How It Actually Works

What Are Route 53 Health Checks and Why Do They Exist?

Route 53 health checks are automated probes that monitor the availability and health of your endpoints (e.g., web servers, load balancers, or other AWS resources). They exist to enable DNS-level failover: if an endpoint becomes unhealthy, Route 53 can automatically route traffic away from it to a healthy endpoint. This is critical for building fault-tolerant applications that can survive individual component failures without manual intervention.

How Health Checks Work Internally

Route 53 health checks operate from a global network of health checkers distributed across AWS regions. When you create a health check, Route 53 assigns a set of these checkers to probe your endpoint from multiple locations. The health checkers send requests based on the type of check: - TCP: Opens a TCP connection to the specified IP address and port. If the connection is successful within the timeout, it's healthy. - HTTP/HTTPS: Opens a TCP connection, sends an HTTP request, and expects a 2xx or 3xx status code (configurable). Additional options include string matching in the response body. - Calculated checks: Combine multiple child health checks using logical AND/OR/NOT. - CloudWatch alarm checks: Use the state of a CloudWatch alarm (OK, ALARM, INSUFFICIENT_DATA) as the health status.

Each health checker independently reports the endpoint status. Route 53 aggregates these reports: if a majority (more than half) of the health checkers report the endpoint as healthy, the overall health check is considered healthy. This distributed approach prevents false positives from isolated network issues.

Key Parameters, Defaults, and Timers

Request interval: Default 30 seconds. You can set it to 10 seconds (faster detection, higher cost) or 30 seconds.

Failure threshold: Default 3 consecutive failures. Range 1-18. The endpoint is marked unhealthy after this many consecutive failures.

Request timeout: Default 5 seconds for TCP, HTTP, HTTPS. You can set it between 1 and 60 seconds.

Health checker regions: AWS automatically selects up to 14 health checkers from its global network. You can optionally specify which regions to use.

DNS failover TTL: The TTL of the DNS record that uses the health check. When a health check flips, Route 53 updates DNS responses immediately, but clients may cache the old records until TTL expires. Recommended TTL: 60 seconds or less for fast failover.

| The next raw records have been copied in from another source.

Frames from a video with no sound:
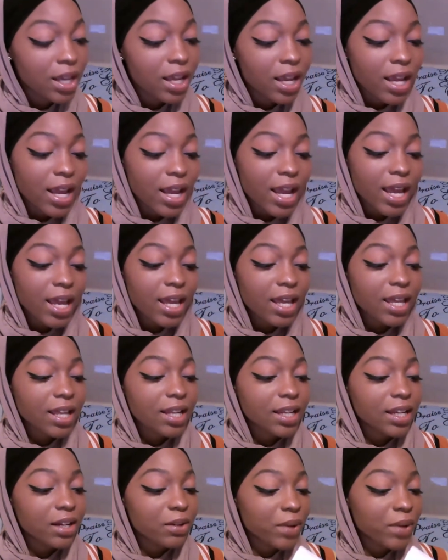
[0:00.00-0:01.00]
And
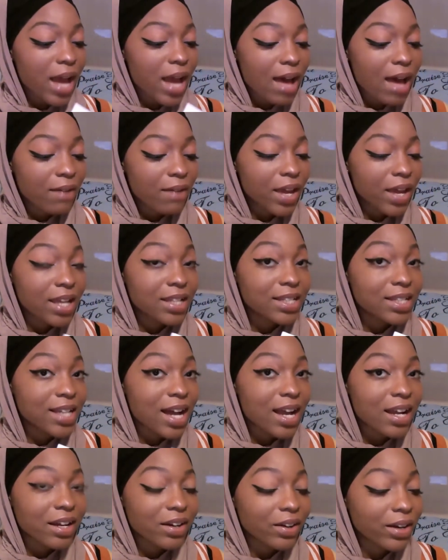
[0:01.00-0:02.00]
here we have a
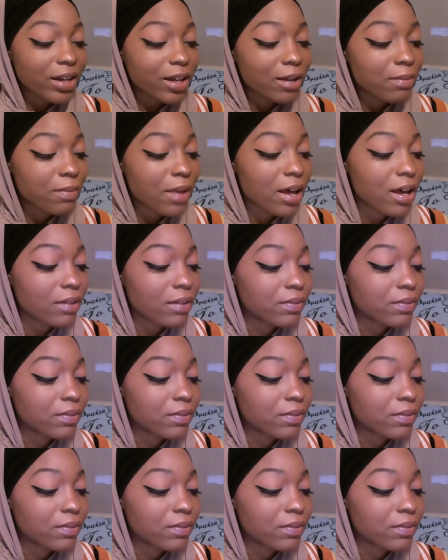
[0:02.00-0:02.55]
diagram of the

Configuration and Verification

You create a health check via AWS Console, CLI, or SDK. Example using AWS CLI:

aws route53 create-health-check --caller-reference unique-string --health-check-config '{
    "IPAddress": "203.0.113.10",
    "Port": 443,
    "Type": "HTTPS",
    "ResourcePath": "/health",
    "FullyQualifiedDomainName": "example.com",
    "RequestInterval": 30,
    "FailureThreshold": 3
}'

To associate a health check with a DNS record, you use a routing policy that supports health checks: failover, weighted, latency, geolocation, geoproximity, or multivalue answer. For example, for failover routing:

aws route53 change-resource-record-sets --hosted-zone-id ZONEID --change-batch '{
    "Changes": [{
        "Action": "CREATE",
        "ResourceRecordSet": {
            "Name": "www.example.com.",
            "Type": "A",
            "SetIdentifier": "primary",
            "Failover": "PRIMARY",
            "HealthCheckId": "health-check-id",
            "TTL": 60,
            "ResourceRecords": [{"Value": "203.0.113.10"}]
        }
    }]
}'

To monitor health check status, use:

aws route53 get-health-check-status --health-check-id id

Interaction with Related Technologies

Auto Scaling: Health checks can be used with Auto Scaling lifecycle hooks to drain traffic before instance termination.

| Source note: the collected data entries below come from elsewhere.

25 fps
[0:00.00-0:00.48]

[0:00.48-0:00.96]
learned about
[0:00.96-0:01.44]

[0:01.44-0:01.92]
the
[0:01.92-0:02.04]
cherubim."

Elastic Load Balancer (ELB): Route 53 health checks can point to an ELB DNS name. The ELB has its own health checks for backend instances; Route 53 checks the ELB endpoint itself.

CloudWatch: Route 53 health checks can trigger CloudWatch alarms for notifications or automated actions.

AWS Global Accelerator: Uses health checks to route traffic to healthy endpoints in multiple regions, similar to Route 53 but at the network layer.

DNS Failover Mechanism

When a health check fails, Route 53 automatically updates the DNS response for any record that references that health check. For failover routing, if the primary record's health check is unhealthy, Route 53 returns the secondary record's IP. If both are unhealthy, Route 53 returns the primary record (by default). This is because Route 53 still returns the primary if no healthy record exists; you can configure a 'last resort' behavior.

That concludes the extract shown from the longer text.